Stored data
- - - - -

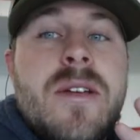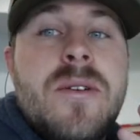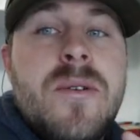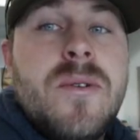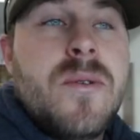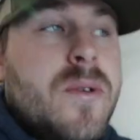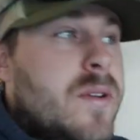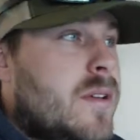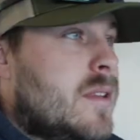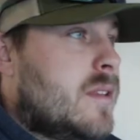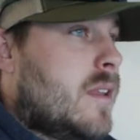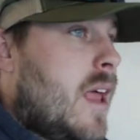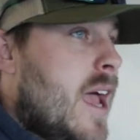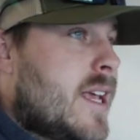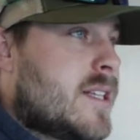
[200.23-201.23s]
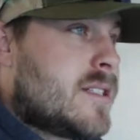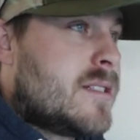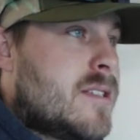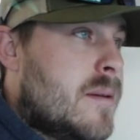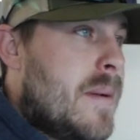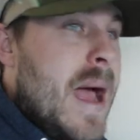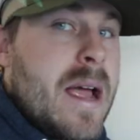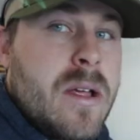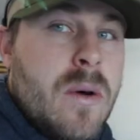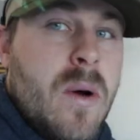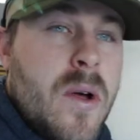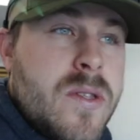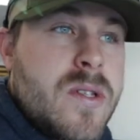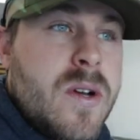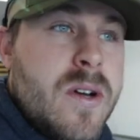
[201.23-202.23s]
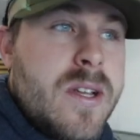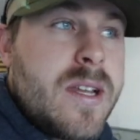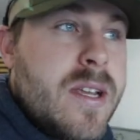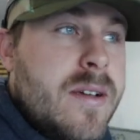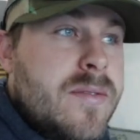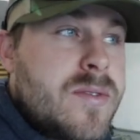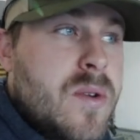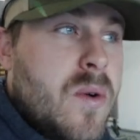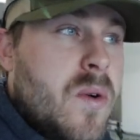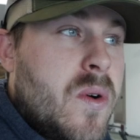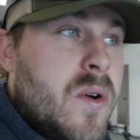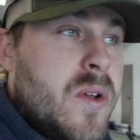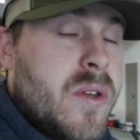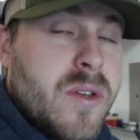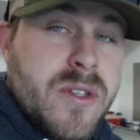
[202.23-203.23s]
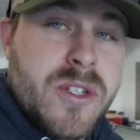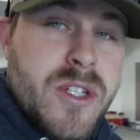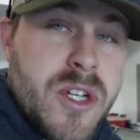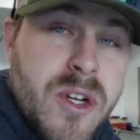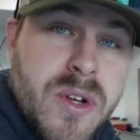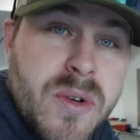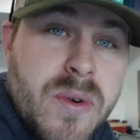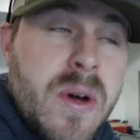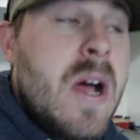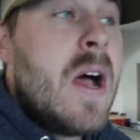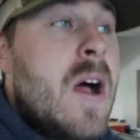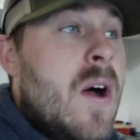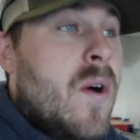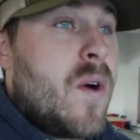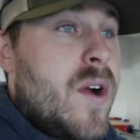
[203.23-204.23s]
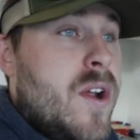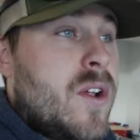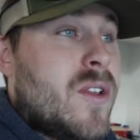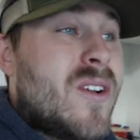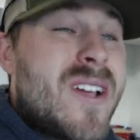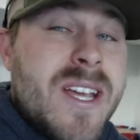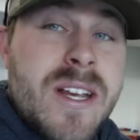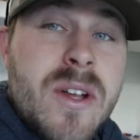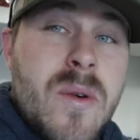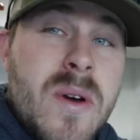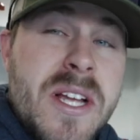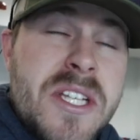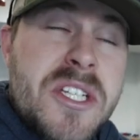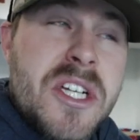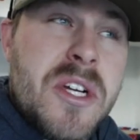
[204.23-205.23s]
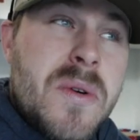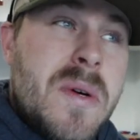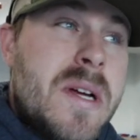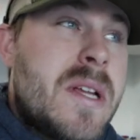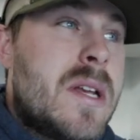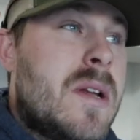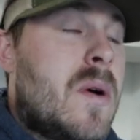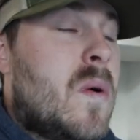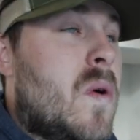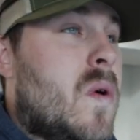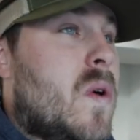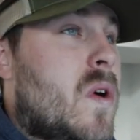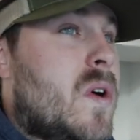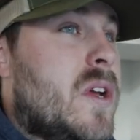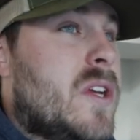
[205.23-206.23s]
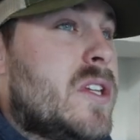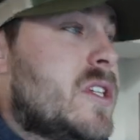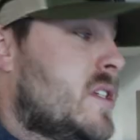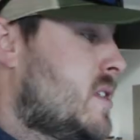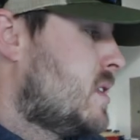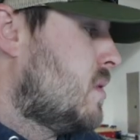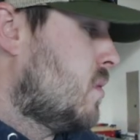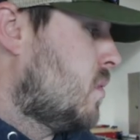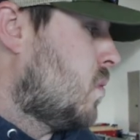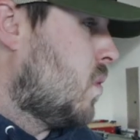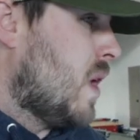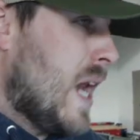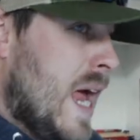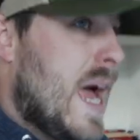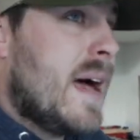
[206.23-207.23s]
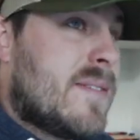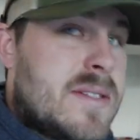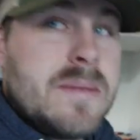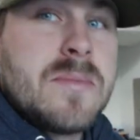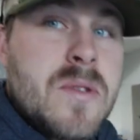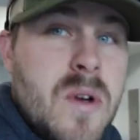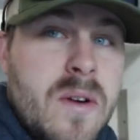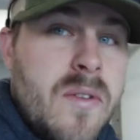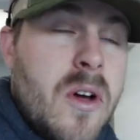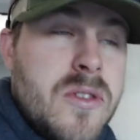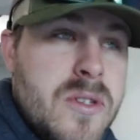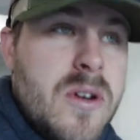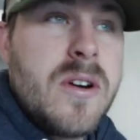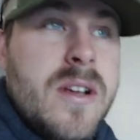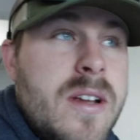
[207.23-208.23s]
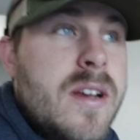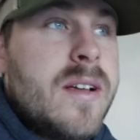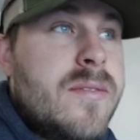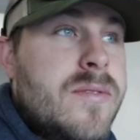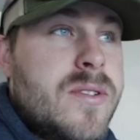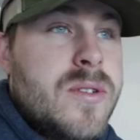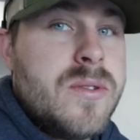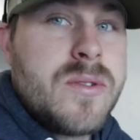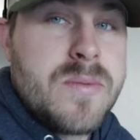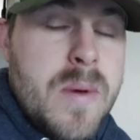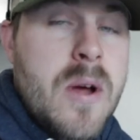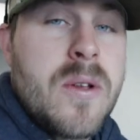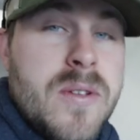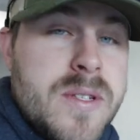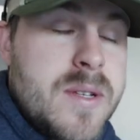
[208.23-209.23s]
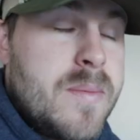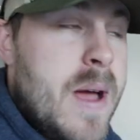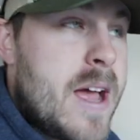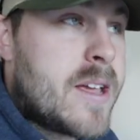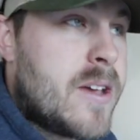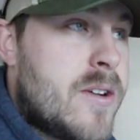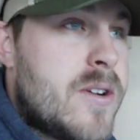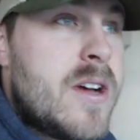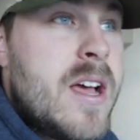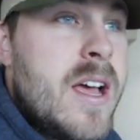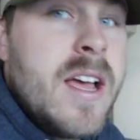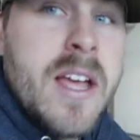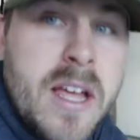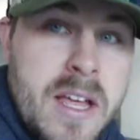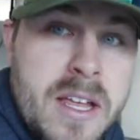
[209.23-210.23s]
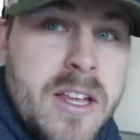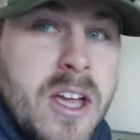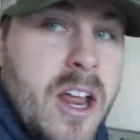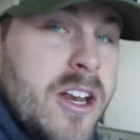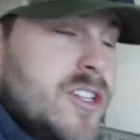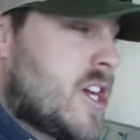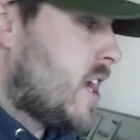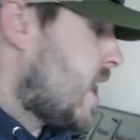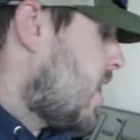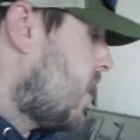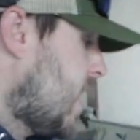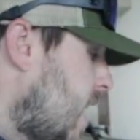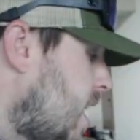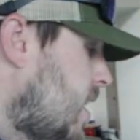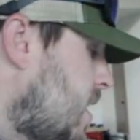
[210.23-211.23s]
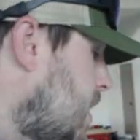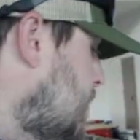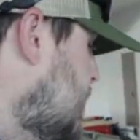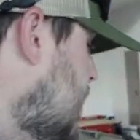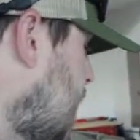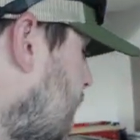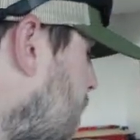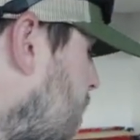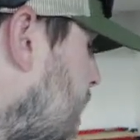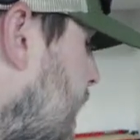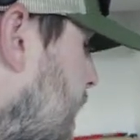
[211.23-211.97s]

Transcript: who likes tobacco alternatives, or you chew, or you're looking to quit chewing, or you just want to have some sort of alternative to smokeless tobacco, you ought to check out Canadips. They are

- - - - -

▸ **What you are asked to do**:
Down to the last line, set down the data above exactly, and omit all images.

▸ **Solution**:
[200.23-201.23s]
[201.23-202.23s]
[202.23-203.23s]
[203.23-204.23s]
[204.23-205.23s]
[205.23-206.23s]
[206.23-207.23s]
[207.23-208.23s]
[208.23-209.23s]
[209.23-210.23s]
[210.23-211.23s]
[211.23-211.97s]

Transcript: who likes tobacco alternatives, or you chew, or you're looking to quit chewing, or you just want to have some sort of alternative to smokeless tobacco, you ought to check out Canadips. They are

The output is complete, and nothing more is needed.